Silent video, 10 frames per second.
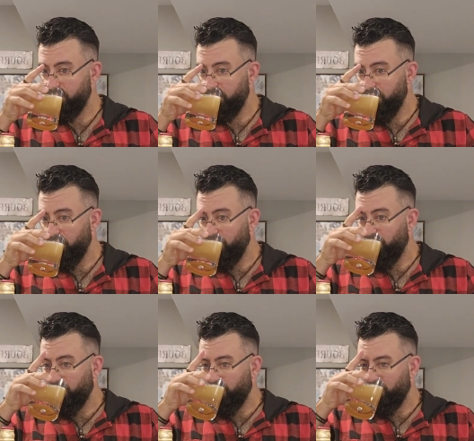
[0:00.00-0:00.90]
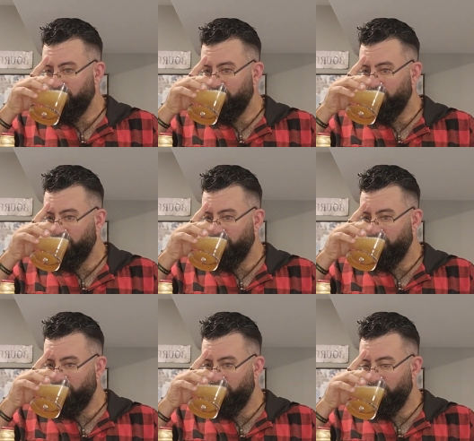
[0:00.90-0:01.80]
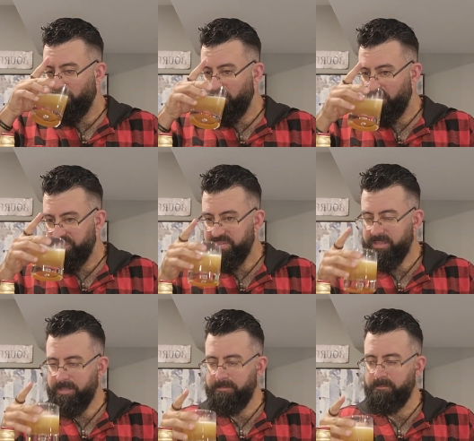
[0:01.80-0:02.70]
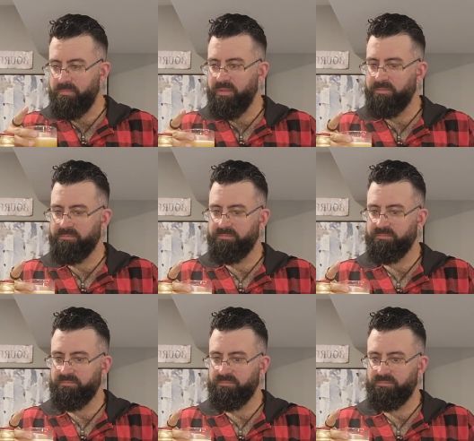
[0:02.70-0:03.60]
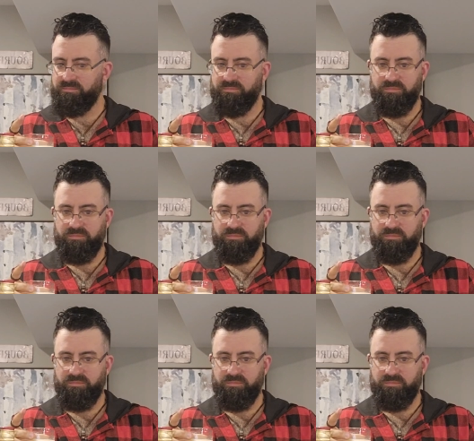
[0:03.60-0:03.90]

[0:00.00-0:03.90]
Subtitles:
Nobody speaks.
▬▬▬▬▬▬▬▬▬▬
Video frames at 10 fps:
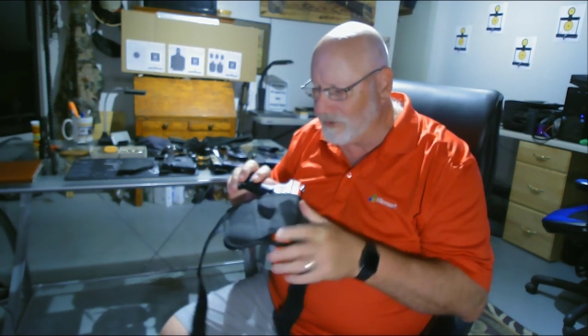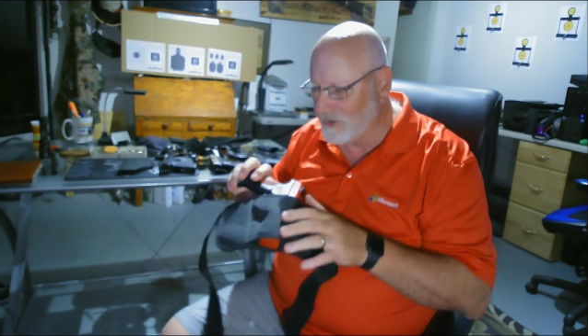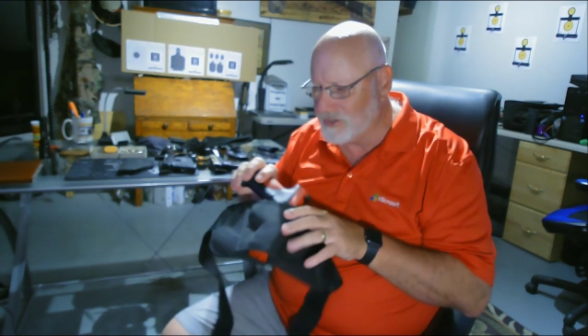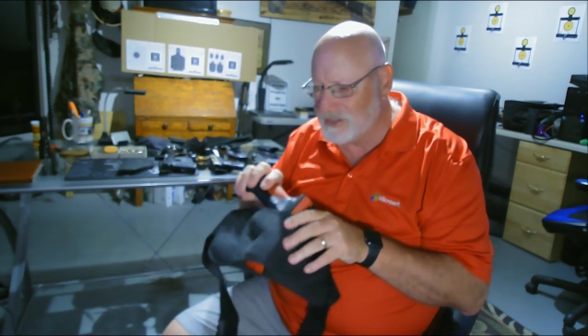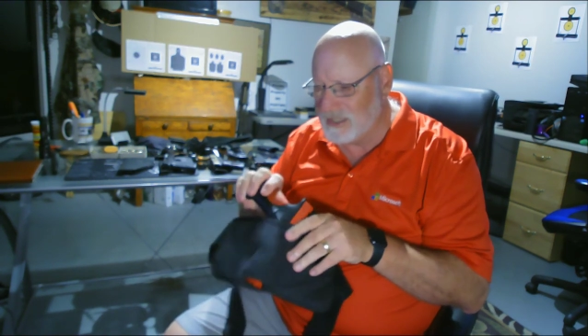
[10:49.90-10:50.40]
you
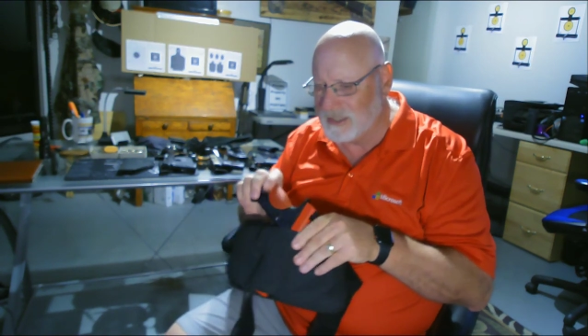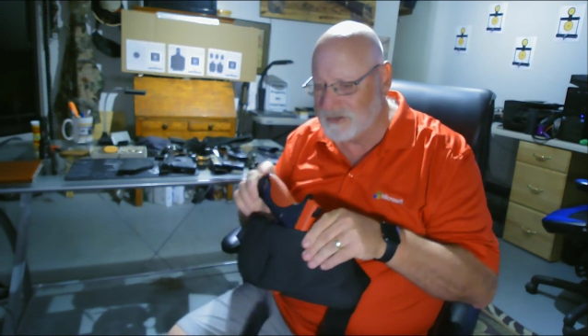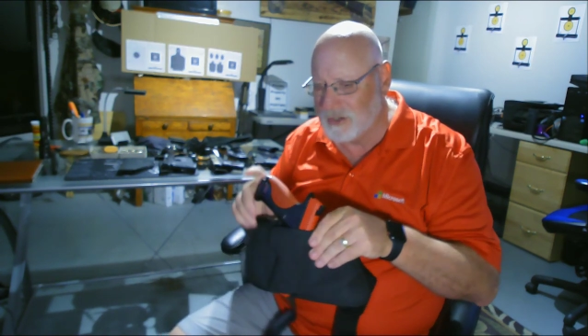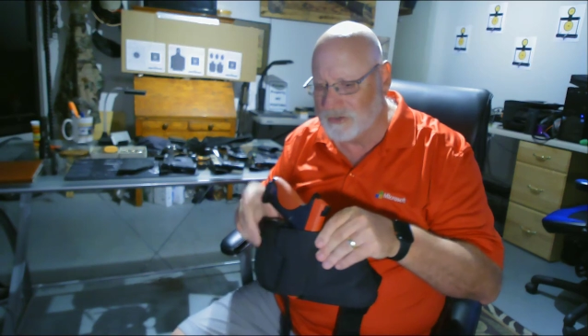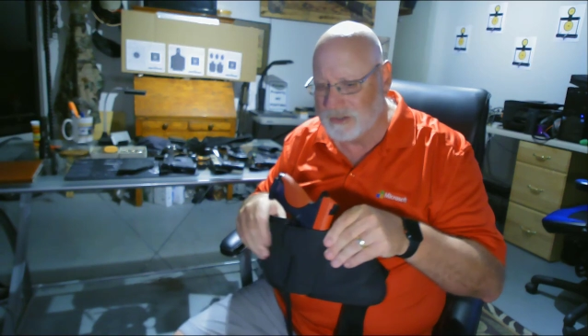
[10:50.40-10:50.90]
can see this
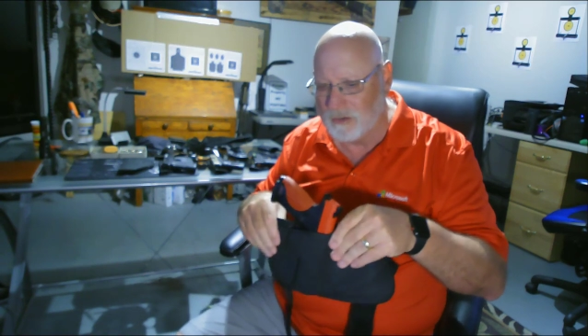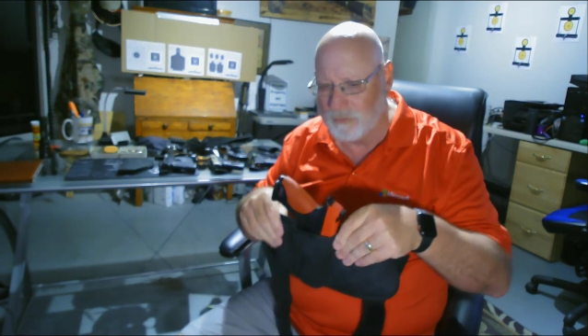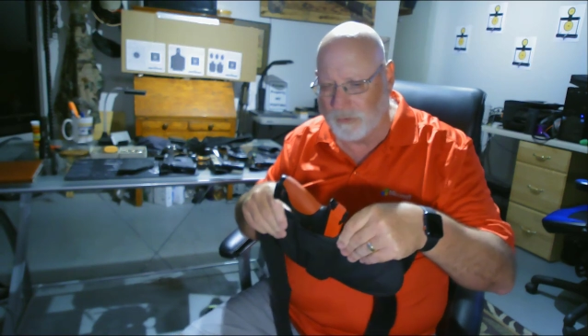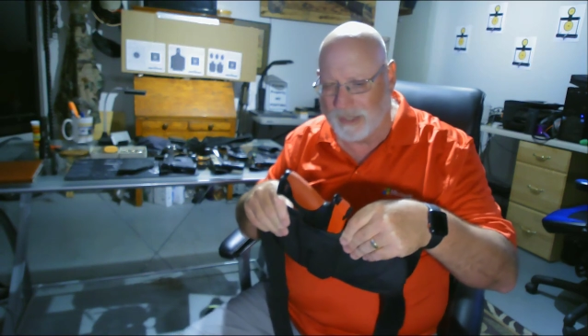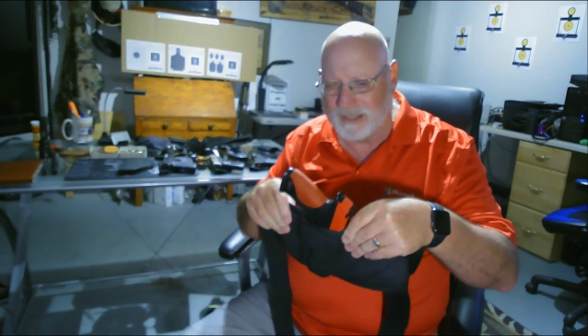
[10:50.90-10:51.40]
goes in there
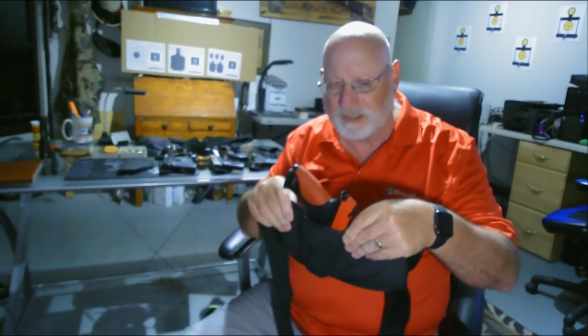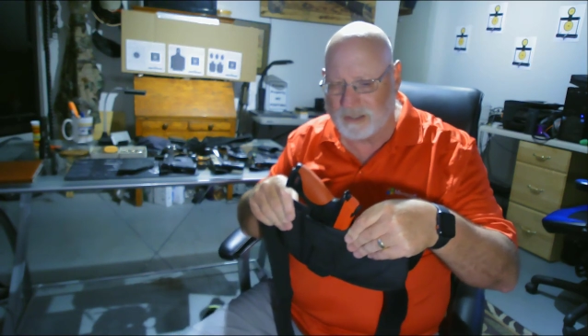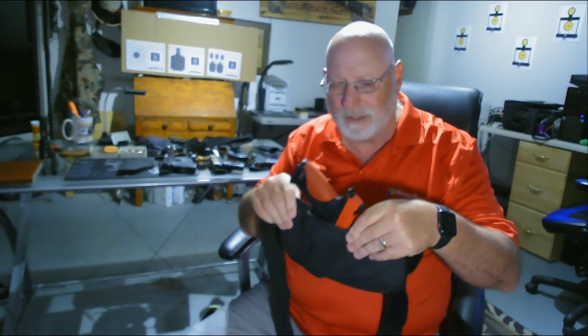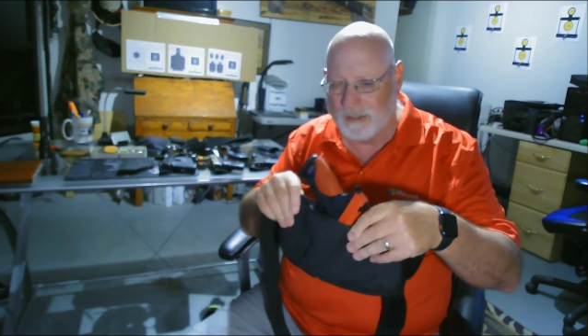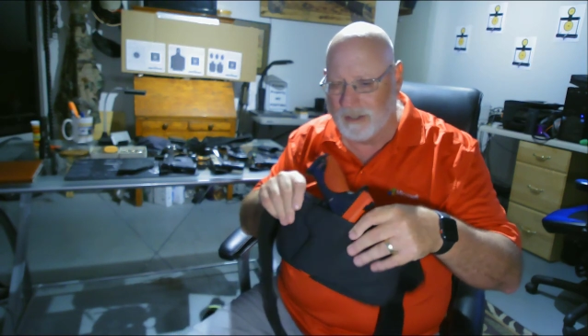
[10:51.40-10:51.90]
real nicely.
▬▬▬▬▬▬▬▬▬▬
What you are asked to do
Check each line above for the string "frames" and report how many lines have it, giving only the number.

Written solution
2